AIM OF THE TASK: Begin at the first line below and copy each line exactly, ending with the line where "[0:12.60-0:13.50]" appears.

** Opening GIVEN RECORDS block **

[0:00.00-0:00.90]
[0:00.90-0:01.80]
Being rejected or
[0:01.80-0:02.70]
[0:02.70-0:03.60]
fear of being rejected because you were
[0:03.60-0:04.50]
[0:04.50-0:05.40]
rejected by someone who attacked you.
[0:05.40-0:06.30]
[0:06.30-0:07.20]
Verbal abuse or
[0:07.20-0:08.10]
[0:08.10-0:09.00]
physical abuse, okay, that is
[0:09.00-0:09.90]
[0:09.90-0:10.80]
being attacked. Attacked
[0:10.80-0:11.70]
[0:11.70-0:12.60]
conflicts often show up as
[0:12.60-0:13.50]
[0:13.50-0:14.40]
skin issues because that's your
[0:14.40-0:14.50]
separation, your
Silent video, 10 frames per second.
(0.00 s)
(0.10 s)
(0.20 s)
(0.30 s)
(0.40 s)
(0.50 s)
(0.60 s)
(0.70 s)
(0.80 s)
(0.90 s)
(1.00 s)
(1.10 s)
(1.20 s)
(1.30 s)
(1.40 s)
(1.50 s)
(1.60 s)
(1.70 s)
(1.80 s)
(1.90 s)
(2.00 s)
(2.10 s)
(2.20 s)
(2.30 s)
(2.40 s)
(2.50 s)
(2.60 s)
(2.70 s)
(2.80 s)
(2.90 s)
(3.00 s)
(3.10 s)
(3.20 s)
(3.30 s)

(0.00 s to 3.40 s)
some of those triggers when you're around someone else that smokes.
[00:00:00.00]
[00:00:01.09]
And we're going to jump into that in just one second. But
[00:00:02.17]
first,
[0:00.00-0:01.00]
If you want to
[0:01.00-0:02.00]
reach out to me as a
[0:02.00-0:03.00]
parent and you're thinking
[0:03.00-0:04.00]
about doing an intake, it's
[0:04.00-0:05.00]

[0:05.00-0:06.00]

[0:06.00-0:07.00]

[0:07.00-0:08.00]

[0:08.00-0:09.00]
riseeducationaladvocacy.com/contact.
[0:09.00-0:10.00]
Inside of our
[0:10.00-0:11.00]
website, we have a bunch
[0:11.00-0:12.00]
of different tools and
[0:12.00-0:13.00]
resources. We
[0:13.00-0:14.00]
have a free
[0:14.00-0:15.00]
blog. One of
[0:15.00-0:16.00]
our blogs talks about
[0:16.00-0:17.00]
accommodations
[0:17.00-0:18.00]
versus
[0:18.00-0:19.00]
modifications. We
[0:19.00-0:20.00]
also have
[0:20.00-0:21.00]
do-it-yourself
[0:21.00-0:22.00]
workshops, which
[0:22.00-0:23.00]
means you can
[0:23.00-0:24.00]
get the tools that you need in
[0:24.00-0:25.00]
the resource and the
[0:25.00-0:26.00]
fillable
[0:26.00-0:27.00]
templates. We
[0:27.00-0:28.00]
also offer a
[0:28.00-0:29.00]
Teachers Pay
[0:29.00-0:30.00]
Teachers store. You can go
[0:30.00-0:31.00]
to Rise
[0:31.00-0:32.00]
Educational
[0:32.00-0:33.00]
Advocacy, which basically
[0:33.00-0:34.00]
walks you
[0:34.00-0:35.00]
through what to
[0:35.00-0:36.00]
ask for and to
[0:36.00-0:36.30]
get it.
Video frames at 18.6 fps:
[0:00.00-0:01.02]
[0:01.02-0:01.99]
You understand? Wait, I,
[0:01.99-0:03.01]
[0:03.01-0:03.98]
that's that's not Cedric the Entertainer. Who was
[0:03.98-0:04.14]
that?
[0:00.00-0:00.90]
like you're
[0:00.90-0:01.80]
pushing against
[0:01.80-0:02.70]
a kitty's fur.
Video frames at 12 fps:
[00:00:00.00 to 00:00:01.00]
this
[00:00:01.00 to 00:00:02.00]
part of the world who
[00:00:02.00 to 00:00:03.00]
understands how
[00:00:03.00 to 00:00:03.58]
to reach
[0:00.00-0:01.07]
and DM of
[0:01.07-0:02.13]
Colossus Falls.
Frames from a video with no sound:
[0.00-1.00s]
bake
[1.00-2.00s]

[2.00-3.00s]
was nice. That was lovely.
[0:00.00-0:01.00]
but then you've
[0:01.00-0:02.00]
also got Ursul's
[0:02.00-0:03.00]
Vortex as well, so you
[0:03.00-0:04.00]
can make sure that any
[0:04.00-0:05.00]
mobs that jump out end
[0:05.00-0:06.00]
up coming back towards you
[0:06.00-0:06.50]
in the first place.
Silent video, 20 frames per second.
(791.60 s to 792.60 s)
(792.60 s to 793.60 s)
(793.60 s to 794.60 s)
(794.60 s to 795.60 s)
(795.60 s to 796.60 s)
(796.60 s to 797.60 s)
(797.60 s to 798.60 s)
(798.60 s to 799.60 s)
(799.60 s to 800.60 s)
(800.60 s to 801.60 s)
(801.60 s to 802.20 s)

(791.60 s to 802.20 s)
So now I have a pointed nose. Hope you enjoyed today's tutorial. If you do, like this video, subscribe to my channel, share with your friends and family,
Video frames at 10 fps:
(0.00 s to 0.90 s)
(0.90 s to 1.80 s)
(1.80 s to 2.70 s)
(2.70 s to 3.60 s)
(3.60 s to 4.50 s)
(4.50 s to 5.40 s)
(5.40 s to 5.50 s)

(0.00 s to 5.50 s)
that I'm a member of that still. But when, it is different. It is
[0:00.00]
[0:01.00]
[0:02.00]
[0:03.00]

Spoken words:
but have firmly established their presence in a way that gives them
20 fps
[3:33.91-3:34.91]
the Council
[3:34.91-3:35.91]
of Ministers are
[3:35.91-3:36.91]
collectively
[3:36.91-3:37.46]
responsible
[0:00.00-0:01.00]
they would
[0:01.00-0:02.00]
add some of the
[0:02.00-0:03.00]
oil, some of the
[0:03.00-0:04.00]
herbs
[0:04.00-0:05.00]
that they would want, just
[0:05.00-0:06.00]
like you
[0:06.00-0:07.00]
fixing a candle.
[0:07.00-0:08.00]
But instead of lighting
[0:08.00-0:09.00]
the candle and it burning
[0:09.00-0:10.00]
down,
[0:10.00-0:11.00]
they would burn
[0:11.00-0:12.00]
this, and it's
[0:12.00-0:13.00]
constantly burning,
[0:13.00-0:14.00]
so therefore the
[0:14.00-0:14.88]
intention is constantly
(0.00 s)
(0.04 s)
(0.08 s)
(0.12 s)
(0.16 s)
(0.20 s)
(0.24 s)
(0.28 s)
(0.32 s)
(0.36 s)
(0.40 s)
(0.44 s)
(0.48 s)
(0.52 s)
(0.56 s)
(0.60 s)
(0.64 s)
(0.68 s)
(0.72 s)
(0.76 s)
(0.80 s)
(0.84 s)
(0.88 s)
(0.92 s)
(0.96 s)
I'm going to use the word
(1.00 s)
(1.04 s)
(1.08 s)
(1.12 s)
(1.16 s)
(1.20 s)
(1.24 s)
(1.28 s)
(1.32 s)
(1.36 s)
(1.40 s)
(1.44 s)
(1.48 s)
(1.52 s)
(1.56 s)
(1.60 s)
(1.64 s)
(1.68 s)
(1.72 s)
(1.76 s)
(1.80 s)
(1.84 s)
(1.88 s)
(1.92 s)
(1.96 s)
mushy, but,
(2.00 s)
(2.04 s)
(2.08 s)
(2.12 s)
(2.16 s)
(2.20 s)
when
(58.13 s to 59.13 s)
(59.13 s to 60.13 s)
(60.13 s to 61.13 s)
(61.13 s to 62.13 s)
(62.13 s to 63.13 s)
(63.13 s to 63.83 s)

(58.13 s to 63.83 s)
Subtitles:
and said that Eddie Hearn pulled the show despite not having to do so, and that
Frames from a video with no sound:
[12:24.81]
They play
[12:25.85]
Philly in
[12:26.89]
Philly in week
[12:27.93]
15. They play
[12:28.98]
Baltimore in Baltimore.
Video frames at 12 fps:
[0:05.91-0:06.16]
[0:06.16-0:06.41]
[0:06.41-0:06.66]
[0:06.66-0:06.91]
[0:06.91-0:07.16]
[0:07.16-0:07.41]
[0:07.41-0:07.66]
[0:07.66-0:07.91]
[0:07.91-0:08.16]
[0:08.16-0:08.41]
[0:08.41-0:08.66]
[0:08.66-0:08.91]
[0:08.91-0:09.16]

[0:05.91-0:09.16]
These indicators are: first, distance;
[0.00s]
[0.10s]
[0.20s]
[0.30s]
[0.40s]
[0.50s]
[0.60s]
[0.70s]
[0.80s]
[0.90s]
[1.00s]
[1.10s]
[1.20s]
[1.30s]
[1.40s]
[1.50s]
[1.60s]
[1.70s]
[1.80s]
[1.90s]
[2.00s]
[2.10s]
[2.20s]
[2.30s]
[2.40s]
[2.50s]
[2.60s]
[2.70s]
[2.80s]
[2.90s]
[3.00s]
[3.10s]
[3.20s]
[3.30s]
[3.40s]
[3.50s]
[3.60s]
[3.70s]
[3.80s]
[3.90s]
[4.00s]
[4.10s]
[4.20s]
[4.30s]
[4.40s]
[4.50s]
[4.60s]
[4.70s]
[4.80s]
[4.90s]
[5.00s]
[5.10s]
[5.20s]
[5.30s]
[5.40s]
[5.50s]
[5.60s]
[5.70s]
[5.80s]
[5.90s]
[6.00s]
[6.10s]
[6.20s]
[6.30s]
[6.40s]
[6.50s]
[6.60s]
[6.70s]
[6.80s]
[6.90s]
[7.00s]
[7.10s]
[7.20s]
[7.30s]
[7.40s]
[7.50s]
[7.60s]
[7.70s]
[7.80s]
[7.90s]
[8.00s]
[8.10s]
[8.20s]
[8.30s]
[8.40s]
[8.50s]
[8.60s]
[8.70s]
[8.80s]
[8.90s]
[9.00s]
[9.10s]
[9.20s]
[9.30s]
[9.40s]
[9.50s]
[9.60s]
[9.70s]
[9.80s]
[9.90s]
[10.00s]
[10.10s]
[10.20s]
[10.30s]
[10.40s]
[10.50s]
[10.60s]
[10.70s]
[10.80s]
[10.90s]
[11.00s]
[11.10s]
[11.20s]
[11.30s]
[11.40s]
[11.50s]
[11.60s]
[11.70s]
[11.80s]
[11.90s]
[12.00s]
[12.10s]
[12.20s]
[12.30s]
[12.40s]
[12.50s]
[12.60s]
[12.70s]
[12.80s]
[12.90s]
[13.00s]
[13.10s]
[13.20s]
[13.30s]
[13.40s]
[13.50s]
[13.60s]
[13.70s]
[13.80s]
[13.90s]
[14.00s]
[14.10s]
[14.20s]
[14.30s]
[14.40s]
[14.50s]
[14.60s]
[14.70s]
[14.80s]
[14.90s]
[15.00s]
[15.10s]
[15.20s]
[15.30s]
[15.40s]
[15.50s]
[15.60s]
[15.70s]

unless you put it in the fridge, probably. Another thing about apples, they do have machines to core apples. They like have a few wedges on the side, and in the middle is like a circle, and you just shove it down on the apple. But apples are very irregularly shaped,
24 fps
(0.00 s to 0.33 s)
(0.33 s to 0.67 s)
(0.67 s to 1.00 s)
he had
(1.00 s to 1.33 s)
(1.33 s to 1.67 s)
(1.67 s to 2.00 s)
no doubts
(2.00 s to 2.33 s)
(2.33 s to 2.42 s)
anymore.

** Closing GIVEN RECORDS block **

WRITTEN ANSWER:
[0:00.00-0:00.90]
[0:00.90-0:01.80]
Being rejected or
[0:01.80-0:02.70]
[0:02.70-0:03.60]
fear of being rejected because you were
[0:03.60-0:04.50]
[0:04.50-0:05.40]
rejected by someone who attacked you.
[0:05.40-0:06.30]
[0:06.30-0:07.20]
Verbal abuse or
[0:07.20-0:08.10]
[0:08.10-0:09.00]
physical abuse, okay, that is
[0:09.00-0:09.90]
[0:09.90-0:10.80]
being attacked. Attacked
[0:10.80-0:11.70]
[0:11.70-0:12.60]
conflicts often show up as
[0:12.60-0:13.50]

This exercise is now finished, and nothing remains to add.